With still-muted footsteps, Amanda walked forward and forward through the whiteness. In a straight line? Could she even know? The very moment she asked herself this, she bumped into an invisibly white object about waist high.
It felt like a chair. Amanda took a seat.
Hello from the other side, she thought and shook her head. What was more unbelievable: that nuclear war was what sent her to this place, or that, against all odds, this place existed at all?
There was a hiss.
Amanda snapped her head to the left and saw a brightly-glowing orb appear against the dimmer white background. And out of that glow crawled a dark red octopus, a slimy creature over a meter tall. Amanda squinted in confusion, but then she realized: in this war between the superpowers, a war between humans, humans would not be the only victims.
“Hi, I’m Amanda. I’m not sure whether you know of humans or of war, but I’m sorry if you were –”
There was another hiss.
Amanda turned around in her chair to see an obese-looking lizard waddle in through a second glowing orb. Its lumpy dark green body contrasted its bulging blood red eyes, hands, and belly. It approached until settling in place.
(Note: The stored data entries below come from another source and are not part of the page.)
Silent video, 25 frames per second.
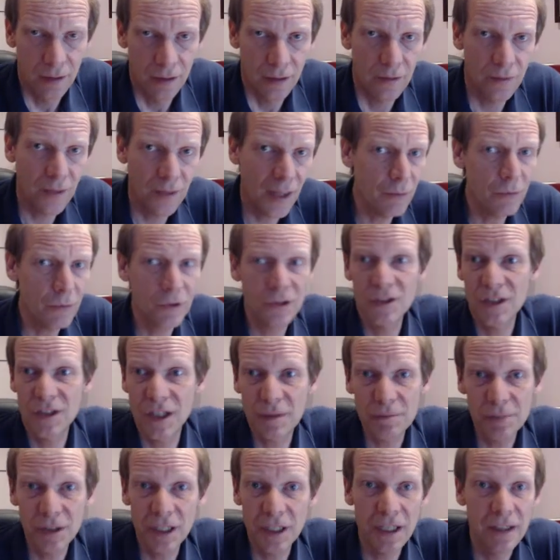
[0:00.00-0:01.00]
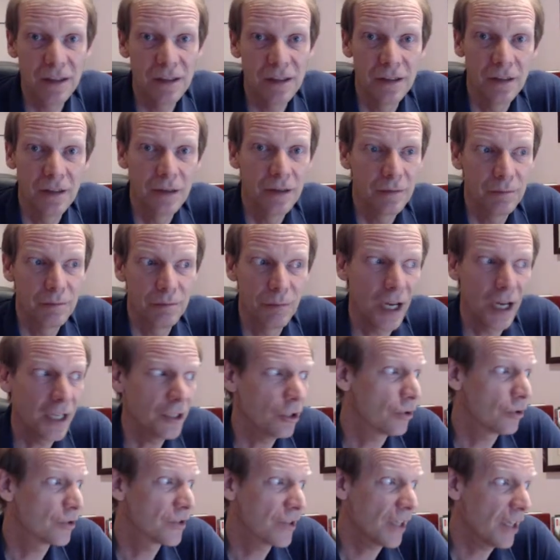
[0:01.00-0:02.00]
They were simply,
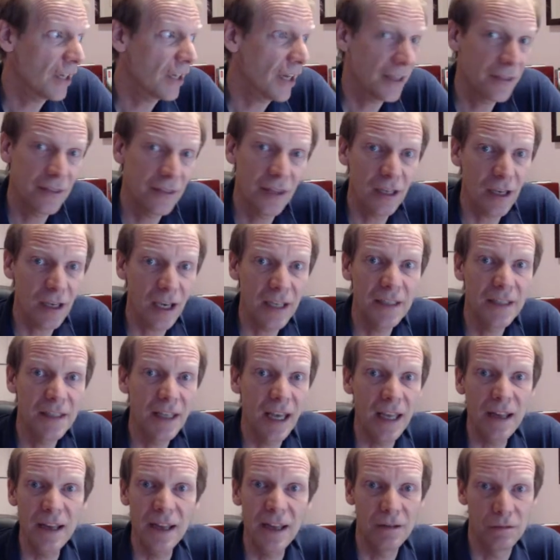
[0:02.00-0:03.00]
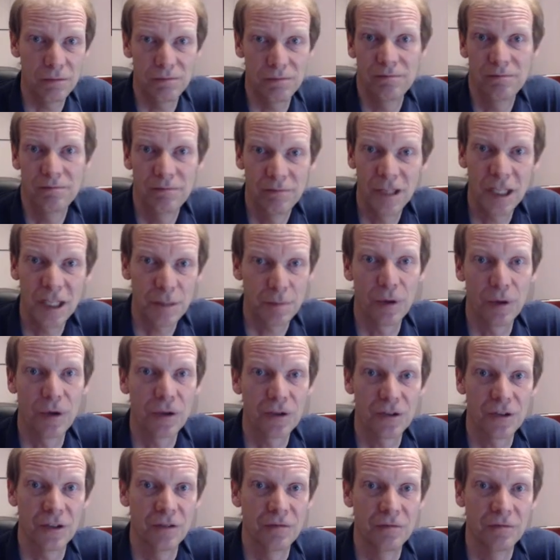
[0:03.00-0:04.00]
Milo said, I think I dated this
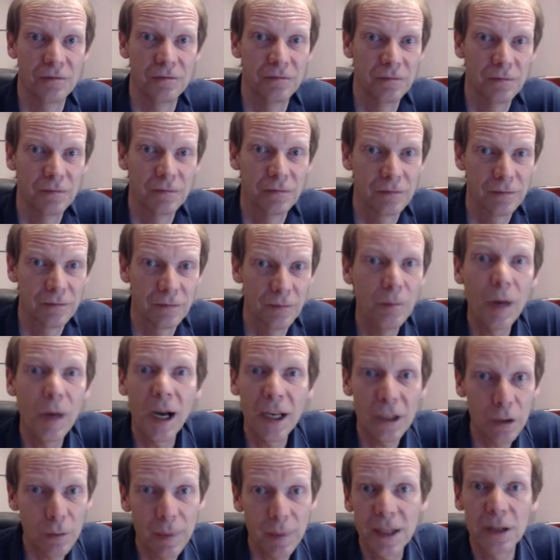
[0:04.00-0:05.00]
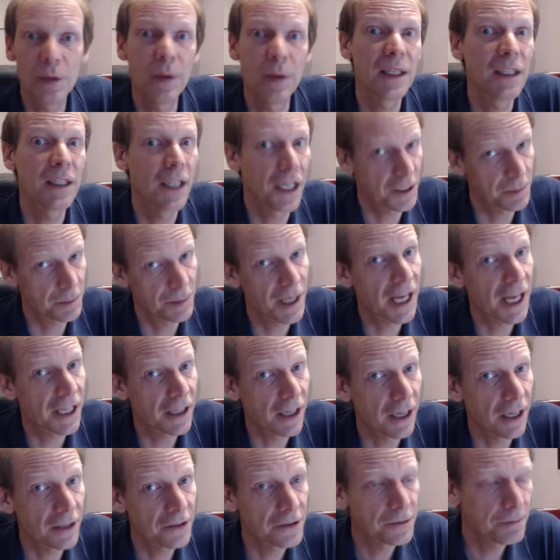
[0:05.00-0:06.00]
person. Milo, by the way, likes black
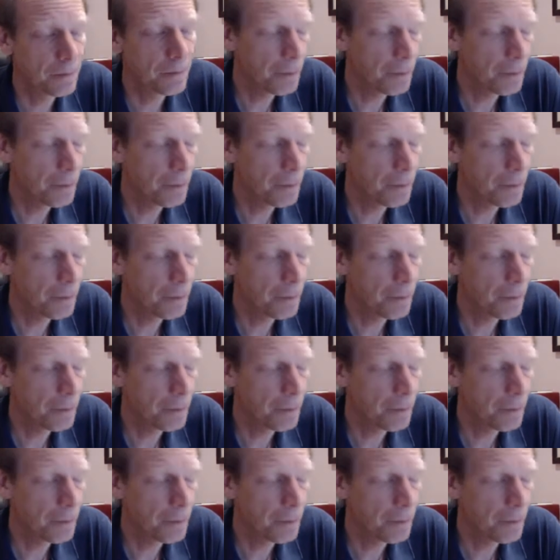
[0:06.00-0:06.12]
guys.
The way it watched Amanda made her skin crawl.
She knew that big octopuses lived down there, you know, in the depths, but she wasn’t sure where such a giant, hideous lizard could be found. Certainly not in North Carolina. Maybe not even in the present day.
What if this weren’t a heaven at all? But rather a holding area, a holding area for creatures in some chain of reincarnation? Could the octopus be the body she was headed into next? And the lizard be a body she had once lived within, eons ago?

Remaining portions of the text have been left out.